• **TASK DESCRIPTION**:
An exact transcription of all the data is required; the pictures are to be left out.

• **PROVIDED DATA**:
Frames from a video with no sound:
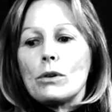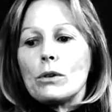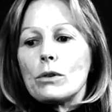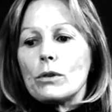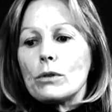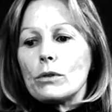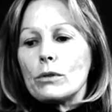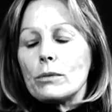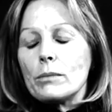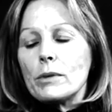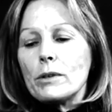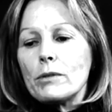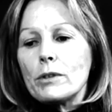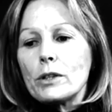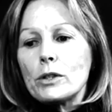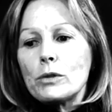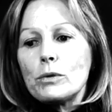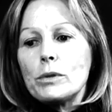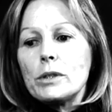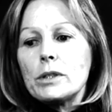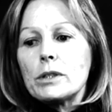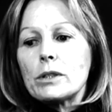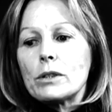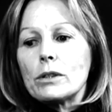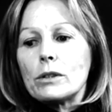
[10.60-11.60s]
euh, mes
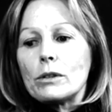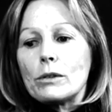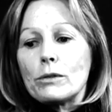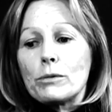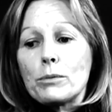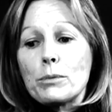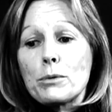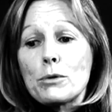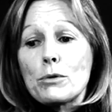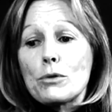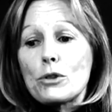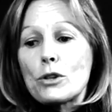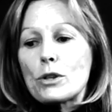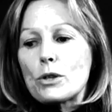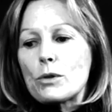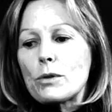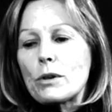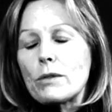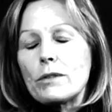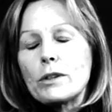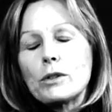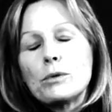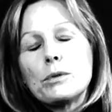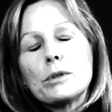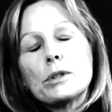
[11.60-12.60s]
28 ans, puisque j'en suis à
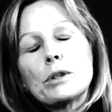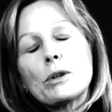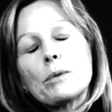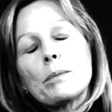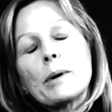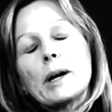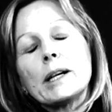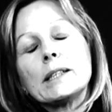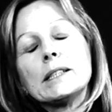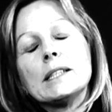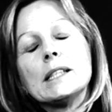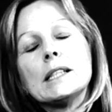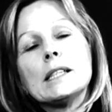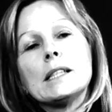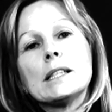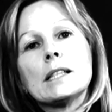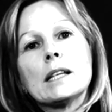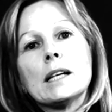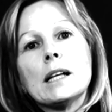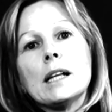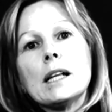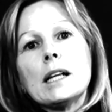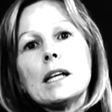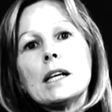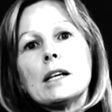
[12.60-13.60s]
28 ans de pratique,
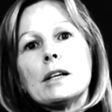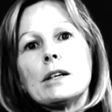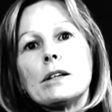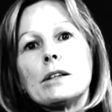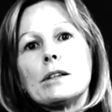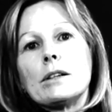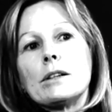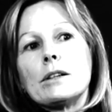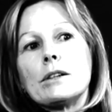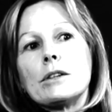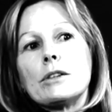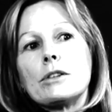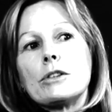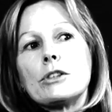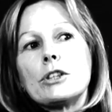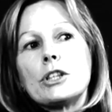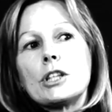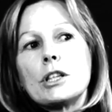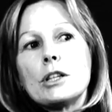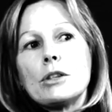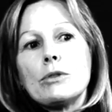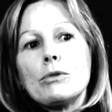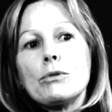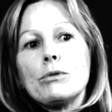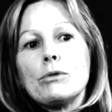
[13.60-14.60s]
euh,
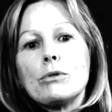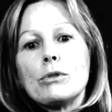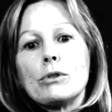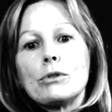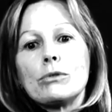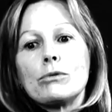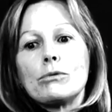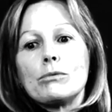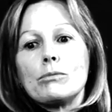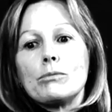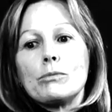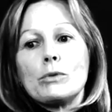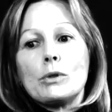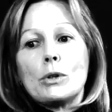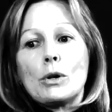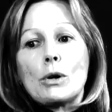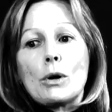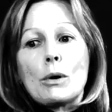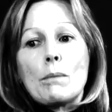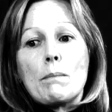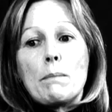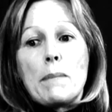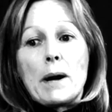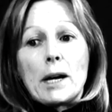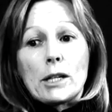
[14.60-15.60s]
j'ai eu
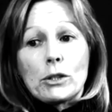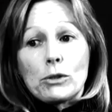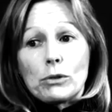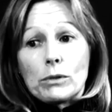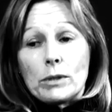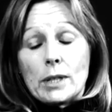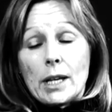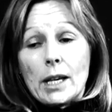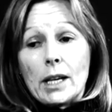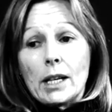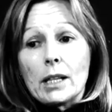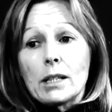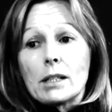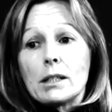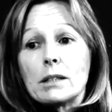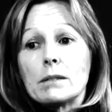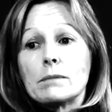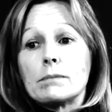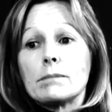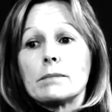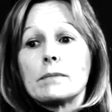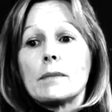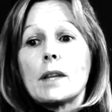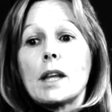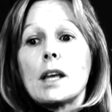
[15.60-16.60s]
comme partenaire
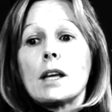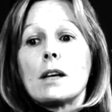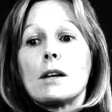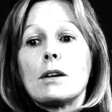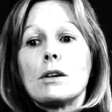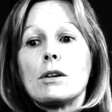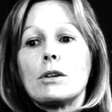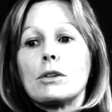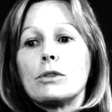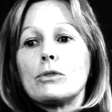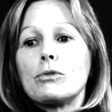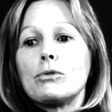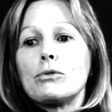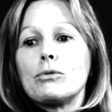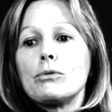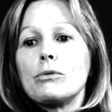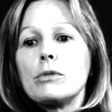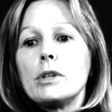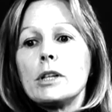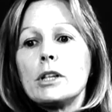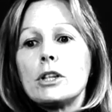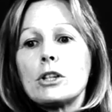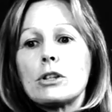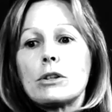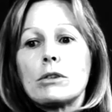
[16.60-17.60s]
tous
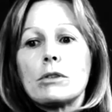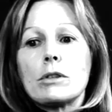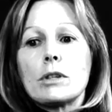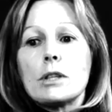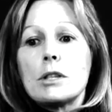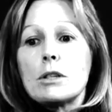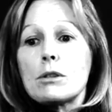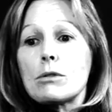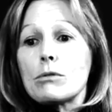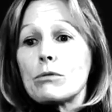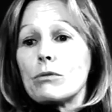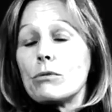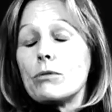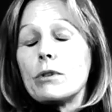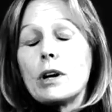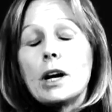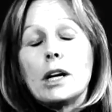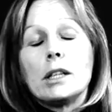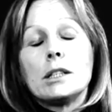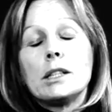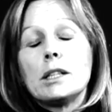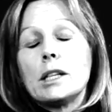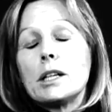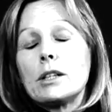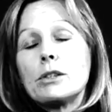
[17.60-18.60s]
les gens qui sont au
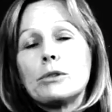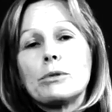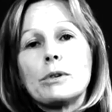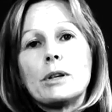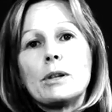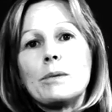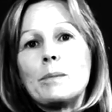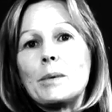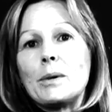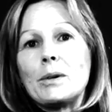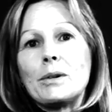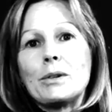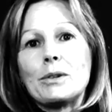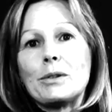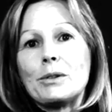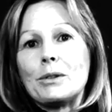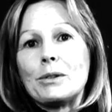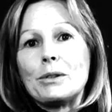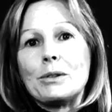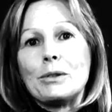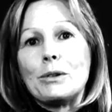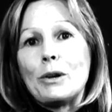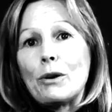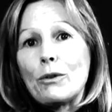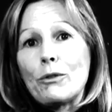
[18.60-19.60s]
gradé actuellement
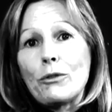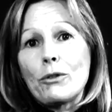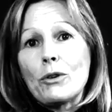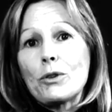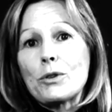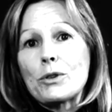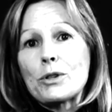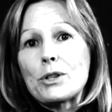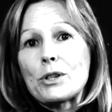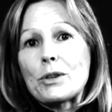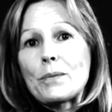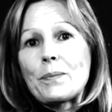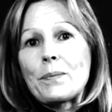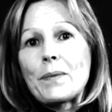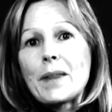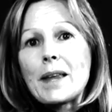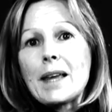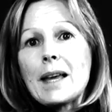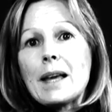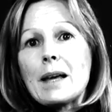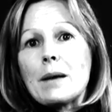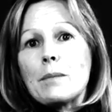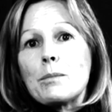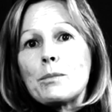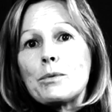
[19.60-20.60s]
en France,
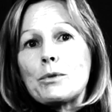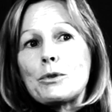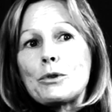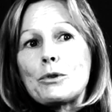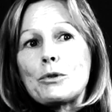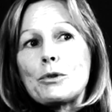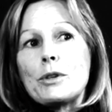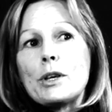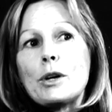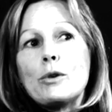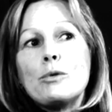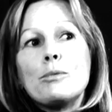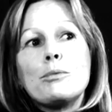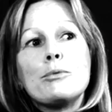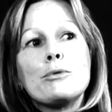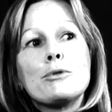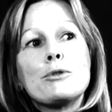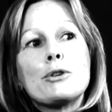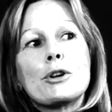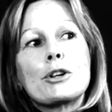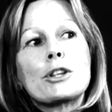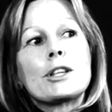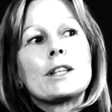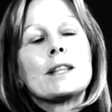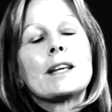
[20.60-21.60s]
puisqu'il y a eu
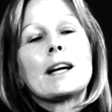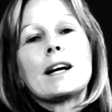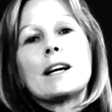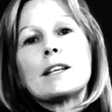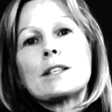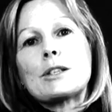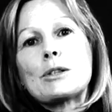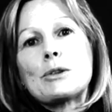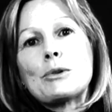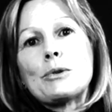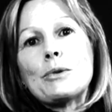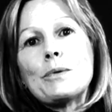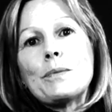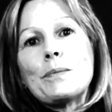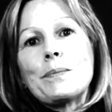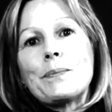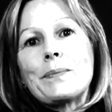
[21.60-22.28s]
plusieurs générations.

• **TASK ANSWER**:
Frames from a video with no sound:
[10.60-11.60s]
euh, mes
[11.60-12.60s]
28 ans, puisque j'en suis à
[12.60-13.60s]
28 ans de pratique,
[13.60-14.60s]
euh,
[14.60-15.60s]
j'ai eu
[15.60-16.60s]
comme partenaire
[16.60-17.60s]
tous
[17.60-18.60s]
les gens qui sont au
[18.60-19.60s]
gradé actuellement
[19.60-20.60s]
en France,
[20.60-21.60s]
puisqu'il y a eu
[21.60-22.28s]
plusieurs générations.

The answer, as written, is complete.